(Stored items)
"""
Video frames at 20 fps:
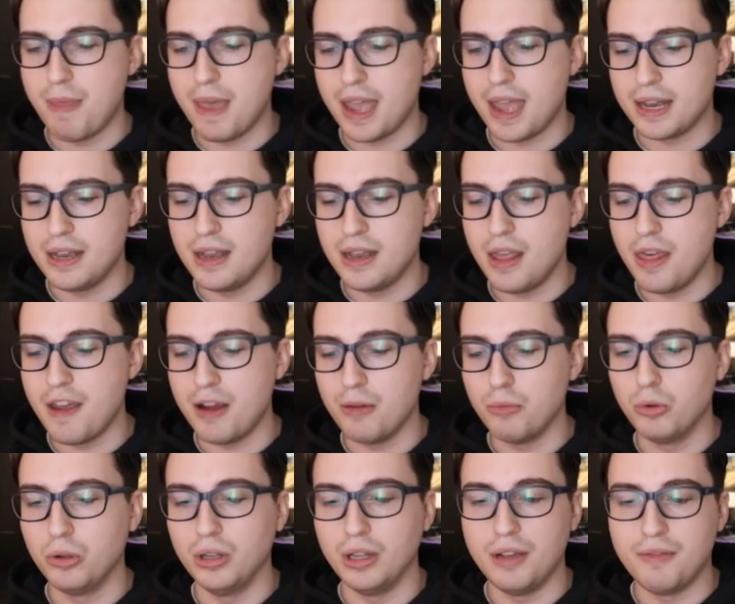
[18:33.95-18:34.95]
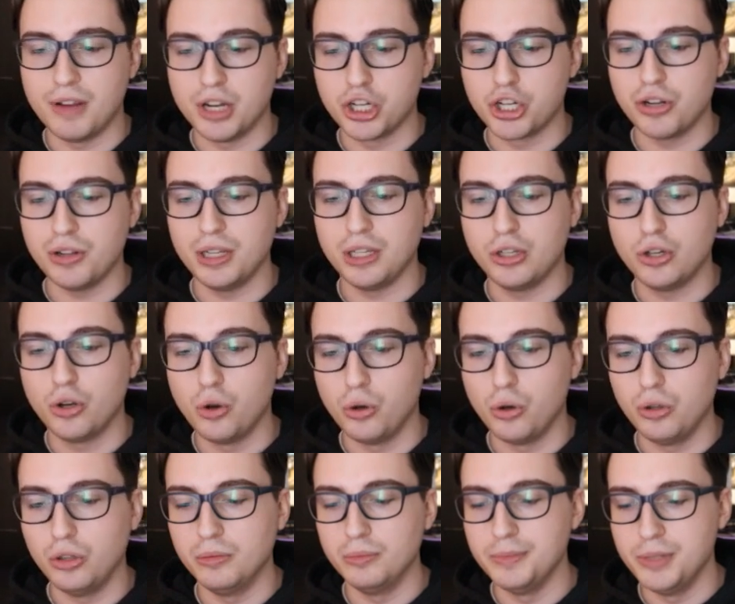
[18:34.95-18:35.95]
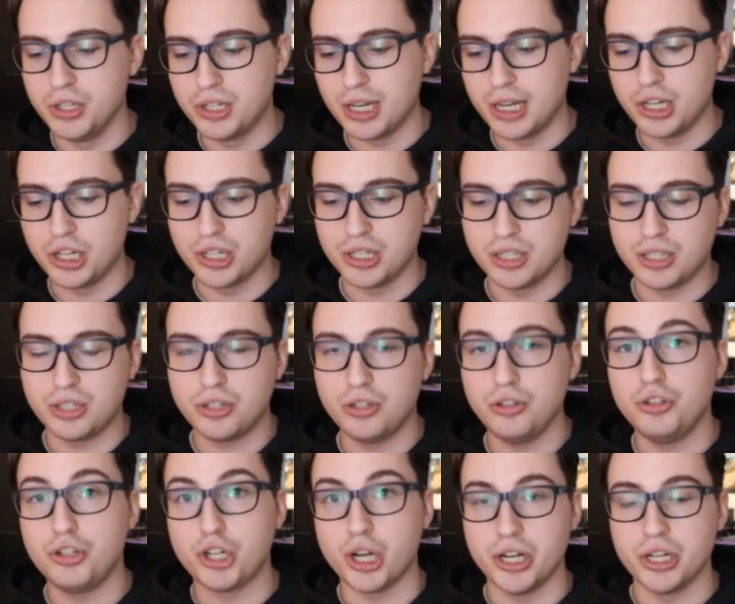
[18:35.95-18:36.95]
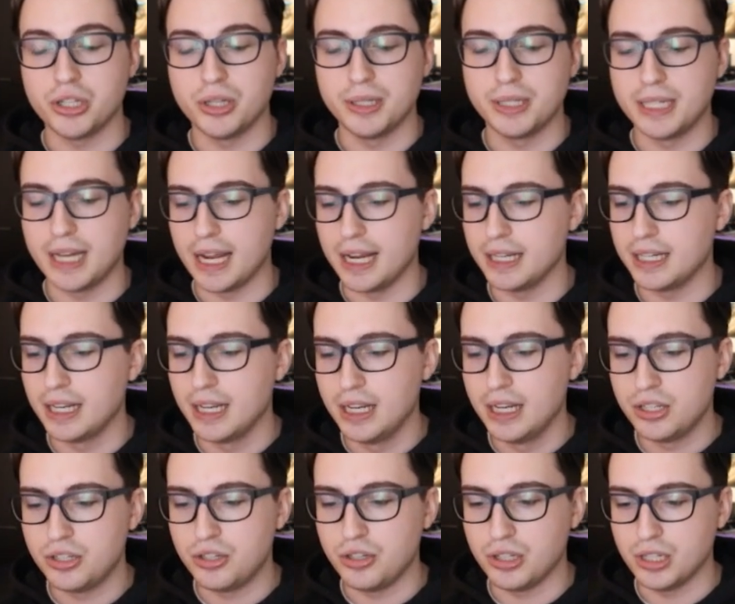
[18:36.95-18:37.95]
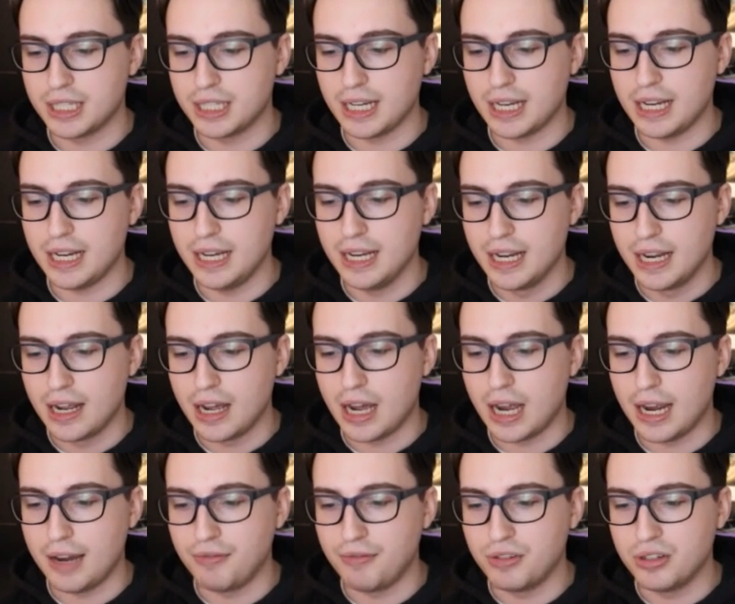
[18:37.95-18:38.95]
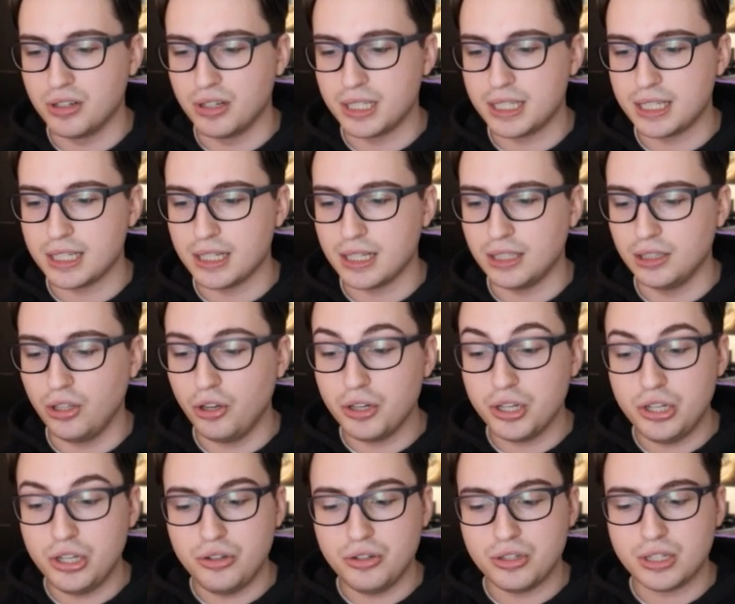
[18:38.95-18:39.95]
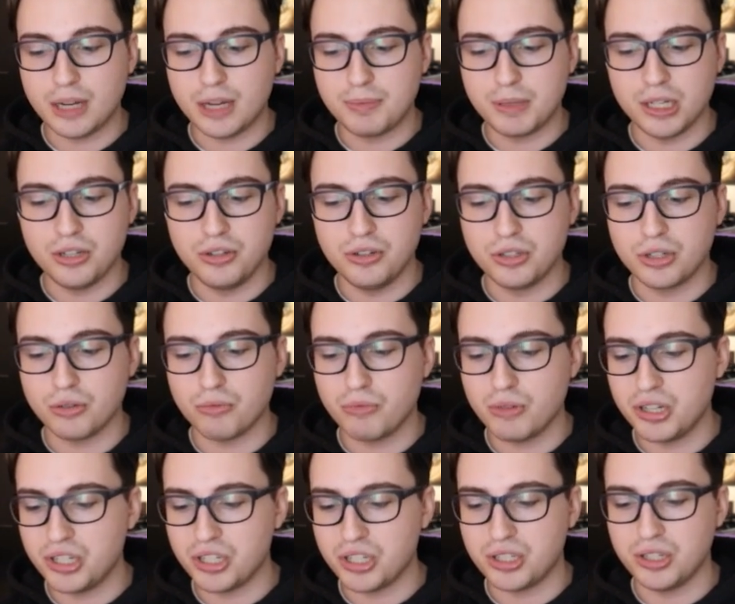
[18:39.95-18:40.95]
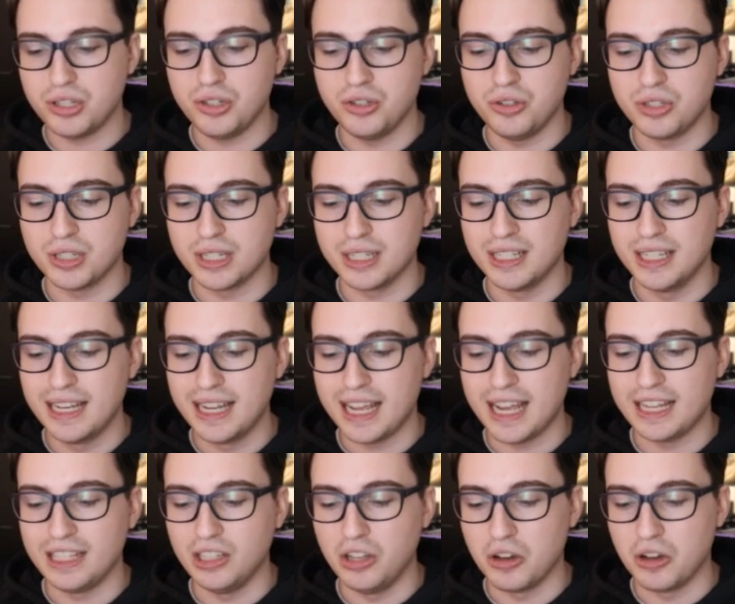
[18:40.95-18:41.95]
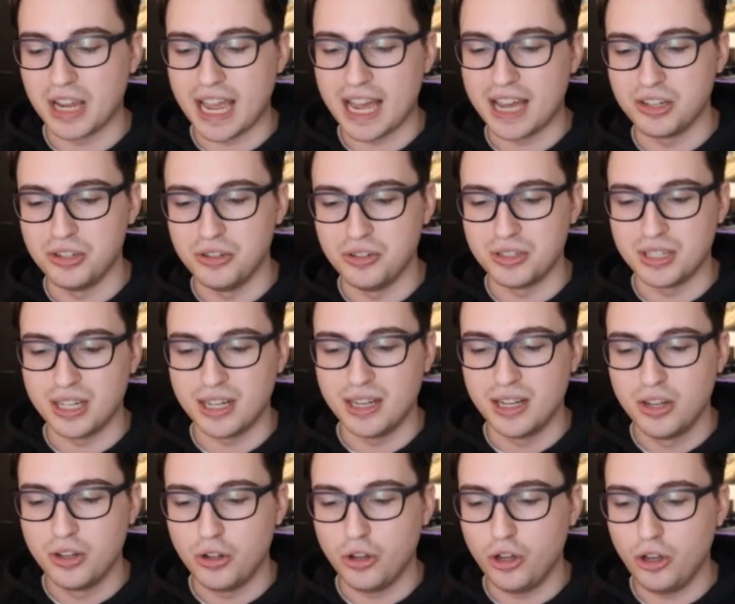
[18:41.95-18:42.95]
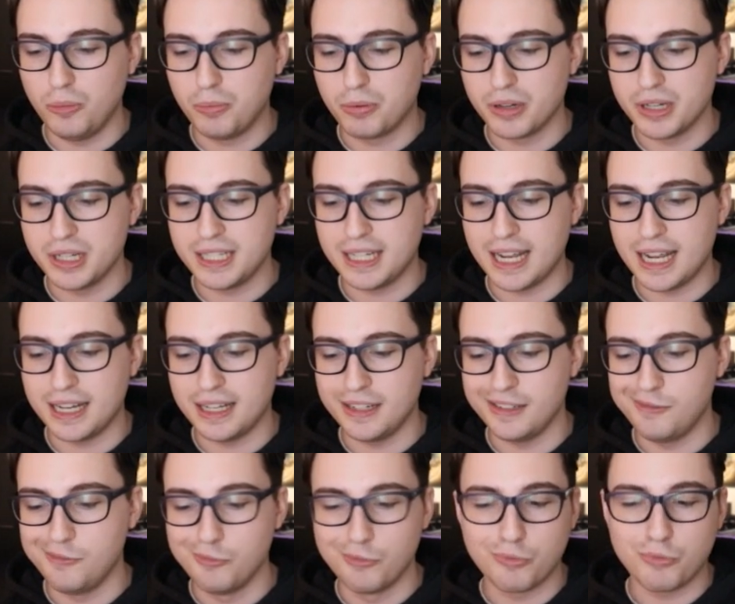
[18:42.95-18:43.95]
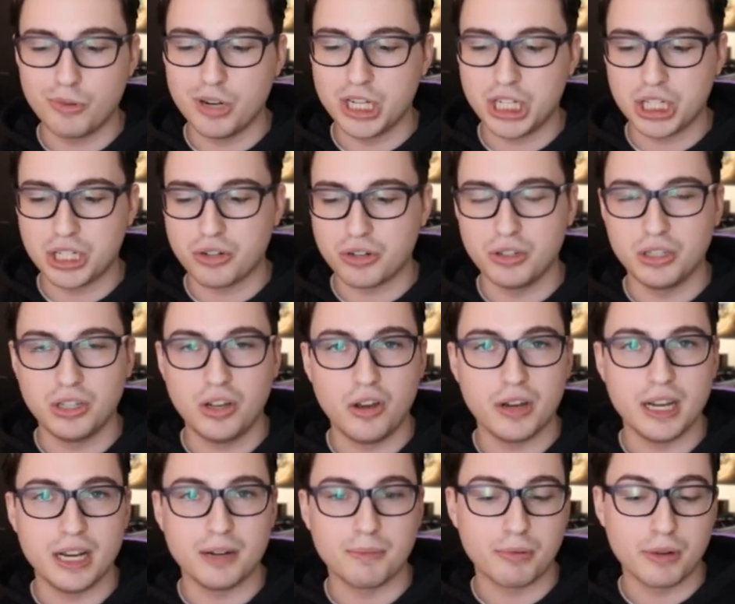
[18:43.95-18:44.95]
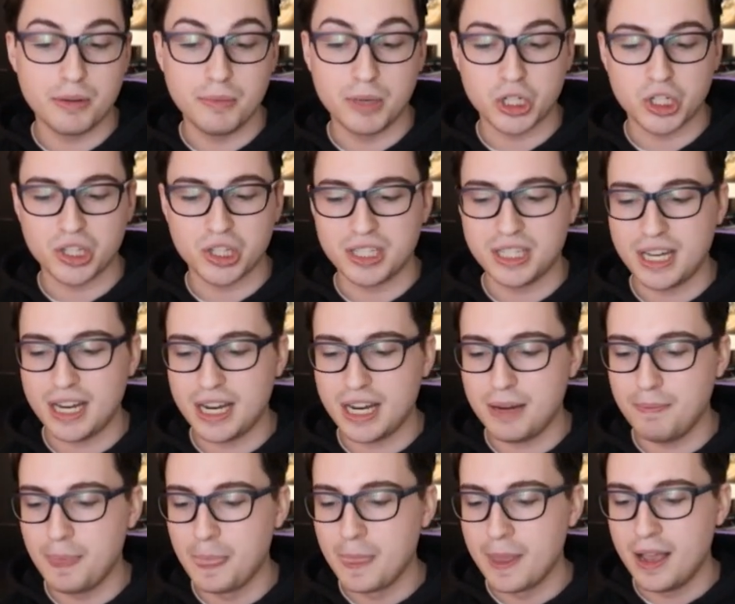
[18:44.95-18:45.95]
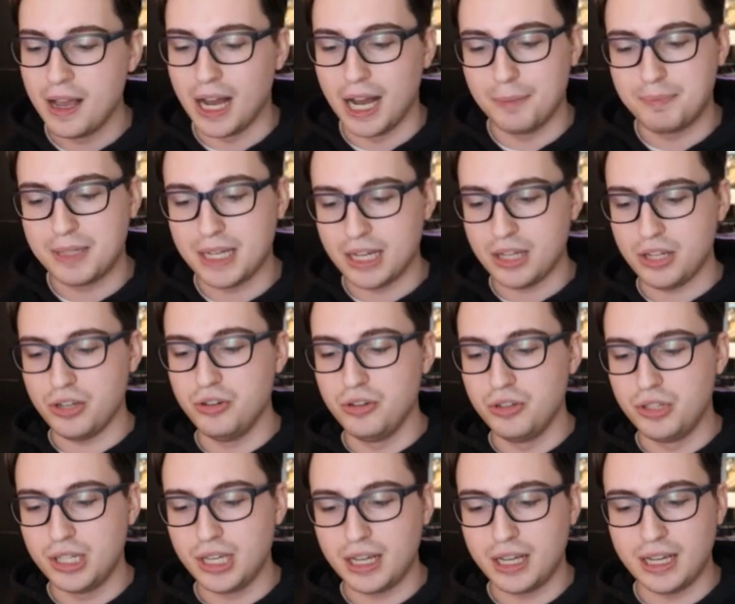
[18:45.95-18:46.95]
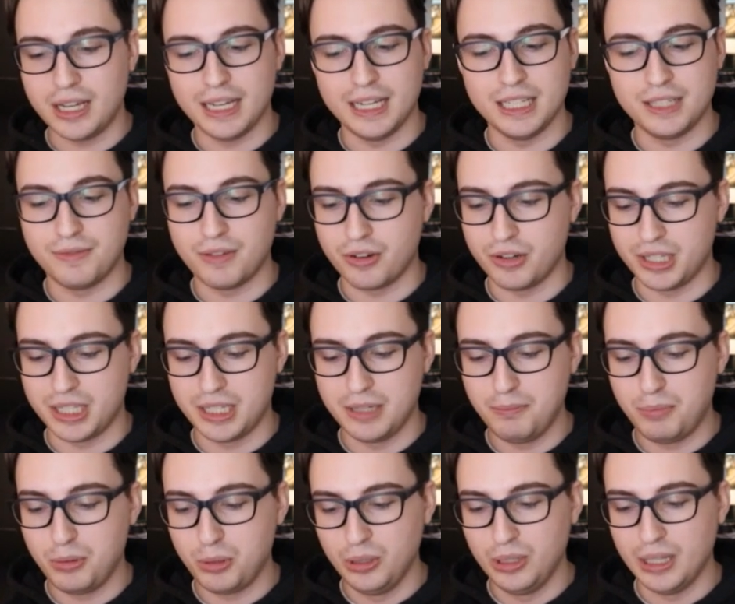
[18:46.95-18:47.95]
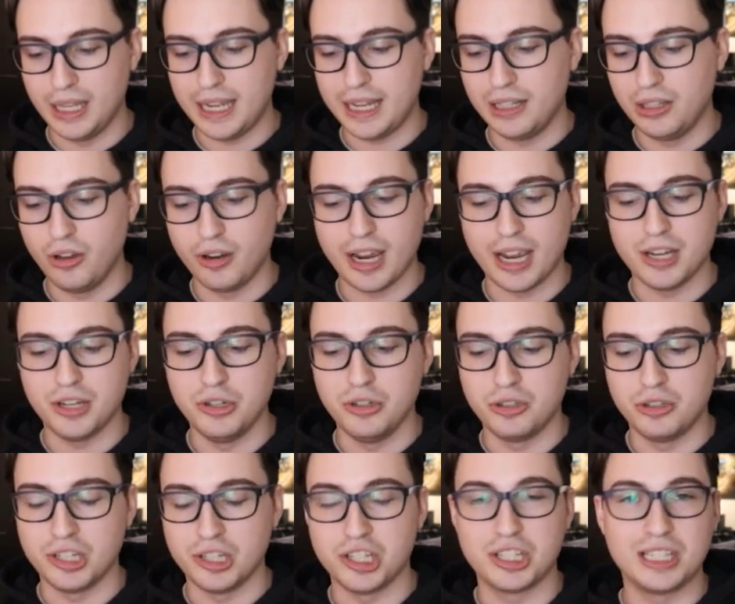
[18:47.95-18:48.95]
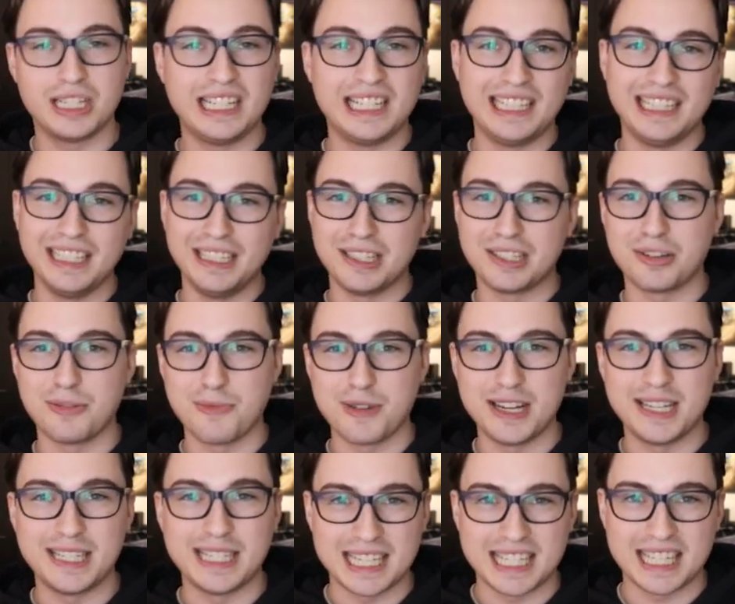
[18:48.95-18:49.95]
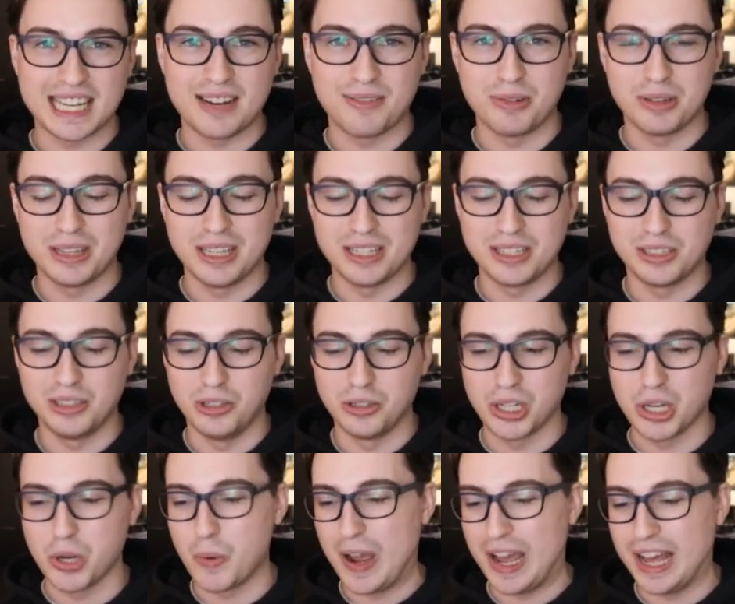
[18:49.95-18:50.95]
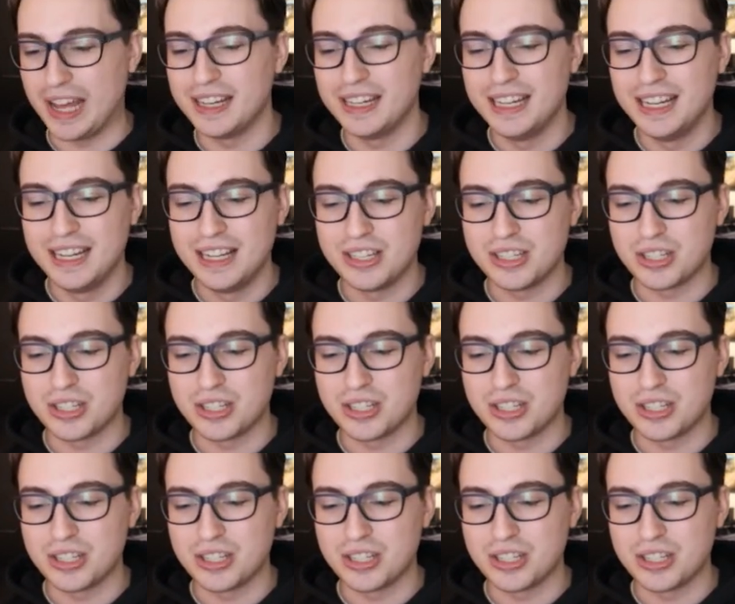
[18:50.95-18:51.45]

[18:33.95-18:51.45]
and then they will eventually call mutations to change the state. So you can see I've got login user, update user, register user, and logout user, all pretty standard. Register and login are pretty much the same. Update user is very simple, and logout user just clears and resets everything to log you out.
"""
-- DIRECTIONS FOR THIS TASK --
Copy only this, please: the line with "[18:47.95-18:48.95]" and every line after it through the end of the data, with no pictures.

-- OUTPUT OF THE EXERCISE --
[18:47.95-18:48.95]
[18:48.95-18:49.95]
[18:49.95-18:50.95]
[18:50.95-18:51.45]

[18:33.95-18:51.45]
and then they will eventually call mutations to change the state. So you can see I've got login user, update user, register user, and logout user, all pretty standard. Register and login are pretty much the same. Update user is very simple, and logout user just clears and resets everything to log you out.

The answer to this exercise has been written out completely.